The zone command and subcommands support the following flags, as well as logging flags.

Flag Description
--ca-cert The path to the CA certificate. This flag is required if the cluster is secure.

Env Variable: COCKROACH_CA_CERT
--cert The path to the client certificate. This flag is required if the cluster is secure.

Env Variable: COCKROACH_CERT
--database
-d
Not currently implemented.
--file
-f
The path to the YAML file defining the zone configuration. To pass the zone configuration via the standard input, set this flag to -.

This flag is relevant only for the set subcommand.
--host The server host to connect to. This can be the address of any node in the cluster.

Env Variable: COCKROACH_HOST
Default: localhost
--insecure Set this only if the cluster is insecure and running on multiple machines.

If the cluster is insecure and local, leave this out. If the cluster is secure, leave this out and set the --ca-cert, --cert, and -key flags.

Env Variable: COCKROACH_INSECURE
--key The path to the client key protecting the client certificate. This flag is required if the cluster is secure.

Env Variable: COCKROACH_KEY
--port
-p
The server port to connect to.

Env Variable: COCKROACH_PORT
Default: 26257
--url The connection URL. If you use this flag, do not set any other connection flags.

For insecure connections, the URL format is:
--url=postgresql://<user>@<host>:<port>/<database>?sslmode=disable

For secure connections, the URL format is:
--url=postgresql://<user>@<host>:<port>/<database>
with the following parameters in the query string:
sslcert=<path-to-client-crt>
sslkey=<path-to-client-key>
sslmode=verify-full
sslrootcert=<path-to-ca-crt>

Env Variable: COCKROACH_URL
--user
-u
The user connecting to the database. Currently, only the root user can configure replication zones.

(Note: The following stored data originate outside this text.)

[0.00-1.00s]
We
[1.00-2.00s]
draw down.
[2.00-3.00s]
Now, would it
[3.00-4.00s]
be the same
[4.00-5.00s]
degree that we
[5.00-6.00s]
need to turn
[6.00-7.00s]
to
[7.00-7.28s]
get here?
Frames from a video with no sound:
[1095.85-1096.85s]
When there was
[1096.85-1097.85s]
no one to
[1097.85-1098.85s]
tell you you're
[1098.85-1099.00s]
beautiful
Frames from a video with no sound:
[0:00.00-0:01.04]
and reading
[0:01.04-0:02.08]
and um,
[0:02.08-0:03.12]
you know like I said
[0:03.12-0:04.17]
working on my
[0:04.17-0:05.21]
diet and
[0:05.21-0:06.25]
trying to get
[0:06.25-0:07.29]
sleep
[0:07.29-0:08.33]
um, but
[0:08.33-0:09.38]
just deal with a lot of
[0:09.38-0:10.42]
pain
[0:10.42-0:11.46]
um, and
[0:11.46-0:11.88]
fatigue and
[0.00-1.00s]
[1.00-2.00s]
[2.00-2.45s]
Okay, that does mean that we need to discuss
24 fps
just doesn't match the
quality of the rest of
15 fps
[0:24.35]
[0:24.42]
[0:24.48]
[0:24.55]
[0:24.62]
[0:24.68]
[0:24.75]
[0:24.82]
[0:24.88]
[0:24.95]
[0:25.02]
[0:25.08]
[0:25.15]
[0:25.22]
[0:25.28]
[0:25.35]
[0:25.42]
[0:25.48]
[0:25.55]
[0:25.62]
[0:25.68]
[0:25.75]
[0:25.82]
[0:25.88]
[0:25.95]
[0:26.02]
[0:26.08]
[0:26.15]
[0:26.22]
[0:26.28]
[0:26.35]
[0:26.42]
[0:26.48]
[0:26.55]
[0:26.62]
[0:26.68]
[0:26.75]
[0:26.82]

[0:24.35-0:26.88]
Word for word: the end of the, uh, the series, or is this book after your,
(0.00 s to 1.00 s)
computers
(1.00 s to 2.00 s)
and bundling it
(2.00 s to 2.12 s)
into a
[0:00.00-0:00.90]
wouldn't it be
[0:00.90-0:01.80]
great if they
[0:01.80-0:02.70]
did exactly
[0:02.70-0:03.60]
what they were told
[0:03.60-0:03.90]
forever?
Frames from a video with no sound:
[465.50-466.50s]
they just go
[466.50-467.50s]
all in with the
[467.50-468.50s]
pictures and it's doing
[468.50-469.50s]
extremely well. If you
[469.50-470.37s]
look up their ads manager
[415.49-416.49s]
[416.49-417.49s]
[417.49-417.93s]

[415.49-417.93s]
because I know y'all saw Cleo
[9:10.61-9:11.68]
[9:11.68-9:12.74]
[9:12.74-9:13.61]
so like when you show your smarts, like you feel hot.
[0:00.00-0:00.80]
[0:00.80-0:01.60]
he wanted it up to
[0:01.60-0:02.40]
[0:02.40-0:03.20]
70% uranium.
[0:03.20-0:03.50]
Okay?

Env Variable: COCKROACH_USER
Default: root

Examples

View the Default Replication Zone

The cluster-wide replication zone (.default) is initially set to replicate data to any three nodes in your cluster, with ranges in each replica splitting once they get larger than 67108864 bytes.

To view the default replication zone, use the cockroach zone get .default command with appropriate flags:

$ cockroach zone get .default
.default
replicas:
- attrs: []
- attrs: []
- attrs: []
range_min_bytes: 1048576
range_max_bytes: 67108864
gc:
  ttlseconds: 86400

Edit the Default Replication Zone

Let's say you want to run a three-node cluster across three datacenters, two on the US east coast and one on the US west coast. You want data replicated three times by default, with each replica stored on a specific node in a specific datacenter.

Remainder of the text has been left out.